As filed with the Securities and Exchange Commission on July 10, 2024

Registration No. 333-254844

Registration No. 333-264181

Registration No. 333-271290

Registration No. 333-278846





Washington, D.C. 20549






Post-Effective Amendment No. 1 to Registration No. 333-254844

Post-Effective Amendment No. 1 to Registration No. 333-264181

Post-Effective Amendment No. 1 to Registration No. 333-271290

Post-Effective Amendment No. 1 to Registration No. 333-278846








Olink Holding AB (publ)

(Exact name of registrant as specified in its charter)




Sweden Not applicable

(State or other jurisdiction of

incorporation or organization)

(I.R.S. Employer Identification No.)



Salagatan 16A

SE-753 30

Uppsala, Sweden

Tel: +46 (0) 18 – 444 39 70


Amended and Restated 2021 Incentive Award Plan

2021 Incentive Award Plan

(Full title of the plan)


Olink Proteomics Inc.

130 Turner St. Building 2, Suite 230

Waltham, MA 02453, USA

Tel: (617) 393-3933

Attn: General Counsel

(Name, address and telephone number of agent for service)



Indicate by check mark whether the registrant is a large accelerated filer, an accelerated filer, a non-accelerated filer, smaller reporting Registrant, or an emerging growth Registrant. See the definitions of “large accelerated filer,” “accelerated filer,” “smaller reporting Registrant,” and “emerging growth Registrant” in Rule 12b-2 of the Exchange Act.


Large accelerated filer   x   Accelerated filer   ¨
Non-accelerated filer   ¨   Smaller reporting Registrant   ¨
Emerging growth Registrant   ¨        


If an emerging growth Registrant, indicate by check mark if the registrant has elected not to use the extended transition period for complying with any new or revised financial accounting standards provided pursuant to Section 7(a)(2)(B) of the Securities Act. ☐









These Post-Effective Amendments (“Post-Effective Amendments”) filed by Olink Holding AB (publ) (the “Registrant”) relate to the following Registration Statements on Form S-8 (each, a “Registration Statement” and collectively, the “Registration Statements”), which have been previously filed with the Securities and Exchange Commission (the “SEC”), to deregister any and all of the Registrant’s common shares, quota value SEK 2.431906612623020 per share (collectively, the “Common Shares”) registered but unsold or otherwise unissued under each such Registration Statement as of the date hereof:


·Registration Statement on Form S-8 (File No. 333-254844), which was filed with the SEC on March 30, 2021.
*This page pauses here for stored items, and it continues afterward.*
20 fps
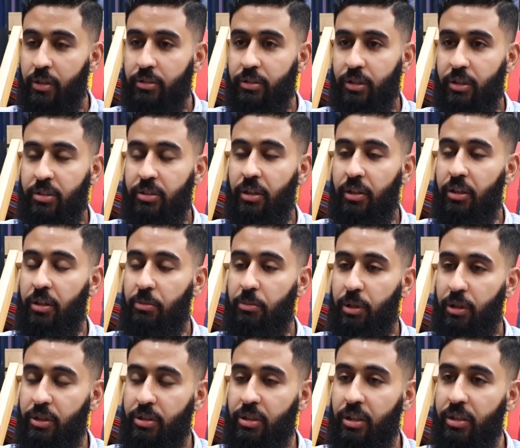They studied
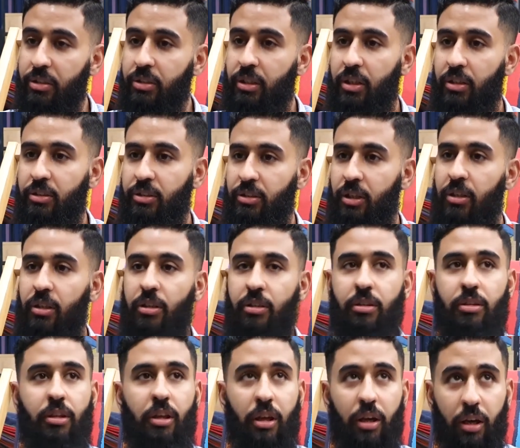medicine, they
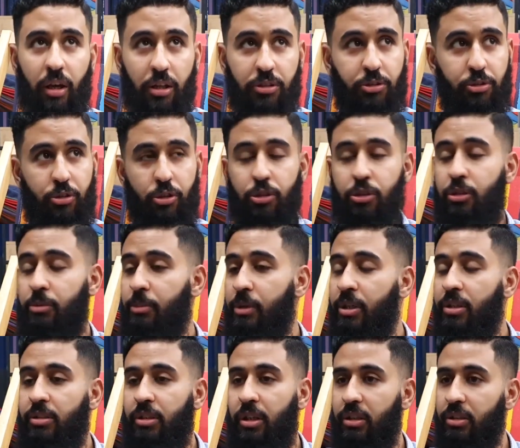studied the astronomy,
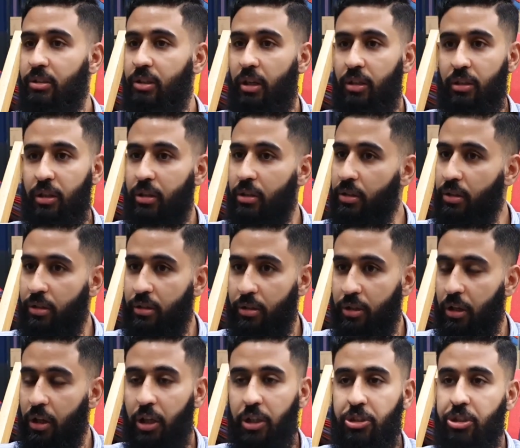they studied
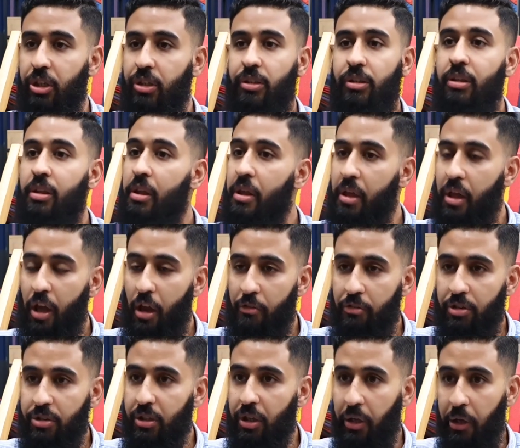religion,
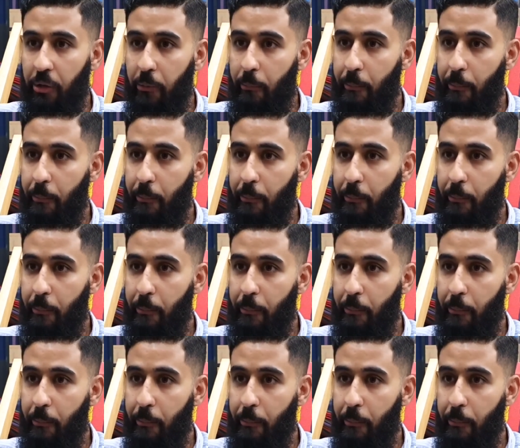everything.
·Registration Statement on Form S-8 (File No. 333-264181), which was filed with the SEC on April 7, 2022.


·Registration Statement on Form S-8 (File No. 333-271290), which was filed with the SEC on April 17, 2023.


·Registration Statement on Form S-8 (File No. 333-278846), which was filed with the SEC on April 19, 2024.


On October 17, 2023, the Registrant entered into a Purchase Agreement (the “Purchase Agreement”) with Thermo Fisher Scientific Inc., a Delaware corporation (“Thermo Fisher”). Pursuant to the Purchase Agreement, Orion Acquisition AB, a private limited liability company organized under the laws of Sweden (“Buyer”) and a direct wholly owned subsidiary of Thermo Fisher, commenced a cash tender offer (the “Offer”) on October 31, 2023 to purchase all of the Registrant’s outstanding Common Shares and all of the outstanding American Depositary Shares, each representing one Common Share (the “ADSs” and, together with the Common Shares, the “Offer Securities”), in exchange for $26.00 per Common Share, representing $26.00 per ADS, in cash, without interest (such amount per Common Share and ADS paid pursuant to the Offer in accordance with the Purchase Agreement, the “Offer Consideration”), upon the terms and subject to the conditions set forth in the Purchase Agreement.


The Offer expired at 5:00 p.m., New York City time, on July 9, 2024 (such time, the “Expiration Time”). On July 10, 2024 (the “Effective Date”), Thermo Fisher confirmed that the Minimum Tender Condition (as defined in the Purchase Agreement) was met, that Buyer would purchase all of the Offer Securities that were tendered in the Offer and that, upon settlement of the Offer, Buyer would directly or indirectly acquire or control at least one Common Share more than 90% of the then-outstanding Common Shares (excluding Common Shares held by Olink or any of its subsidiaries).


In accordance with Rule 14d-11 promulgated under the Securities Exchange Act of 1934, as amended (the “Exchange Act”), Buyer has commenced a subsequent offering period (the “Subsequent Offering Period”). The Subsequent Offering Period will expire at 5:00 p.m., New York time, on July 16, 2024.


Pursuant to the Purchase Agreement, Buyer will submit a request to the Olink board of directors to commence a process pursuant to Swedish law for the compulsory redemption of any outstanding Offer Securities held by shareholders who did not tender their securities in the Offer to obtain 100% ownership of the Registrant by Buyer (the “Compulsory Redemption”) in accordance with Rule 13(e)-3(g)(1) under the Exchange Act and the applicable laws of Sweden.


As a result of the Offer and in connection with the Compulsory Redemption, the Registrant has terminated any and all offerings of its outstanding securities pursuant to existing registration statements, including the Registration Statements. In accordance with the undertakings made by the Registrant in the Registration Statements to remove from registration, by means of a post-effective amendment, any of the Registrant’s Common Shares that remain unsold at the termination of the offering, the Registrant hereby removes from registration, by means of this Post-Effective Amendment No. 1 to the Registration Statement, any and all Common Shares registered under this Registration Statement that remain unsold as of the Effective Date.







Pursuant to the requirements of the Securities Act of 1933, the Registrant certifies that it has reasonable grounds to believe that it meets all of the requirements for filing on Form S-8 and has duly caused these Post-Effective Amendments to the Registration Statements to be signed on its behalf by the undersigned, thereunto duly authorized, in the City of Uppsala, Country of Sweden, on July 10, 2024.


By: /s/ Jon Heimer  
  Jon Heimer  
  Chief Executive Officer  




Pursuant to the requirements of the Securities Act of 1933, the undersigned, the duly authorized representative in the United States of the Registrant, has signed this Registration Statement on July 10, 2024.


By:  /s/ Linda Ramirez-Eaves   Authorized Representative in the United States Olink Proteomics Inc.
Name: Linda Ramirez-Eaves    
Title: General Counsel    


No other person is required to sign these Post-Effective Amendments to the Registration Statements in reliance upon Rule 478 under the Securities Act of 1933.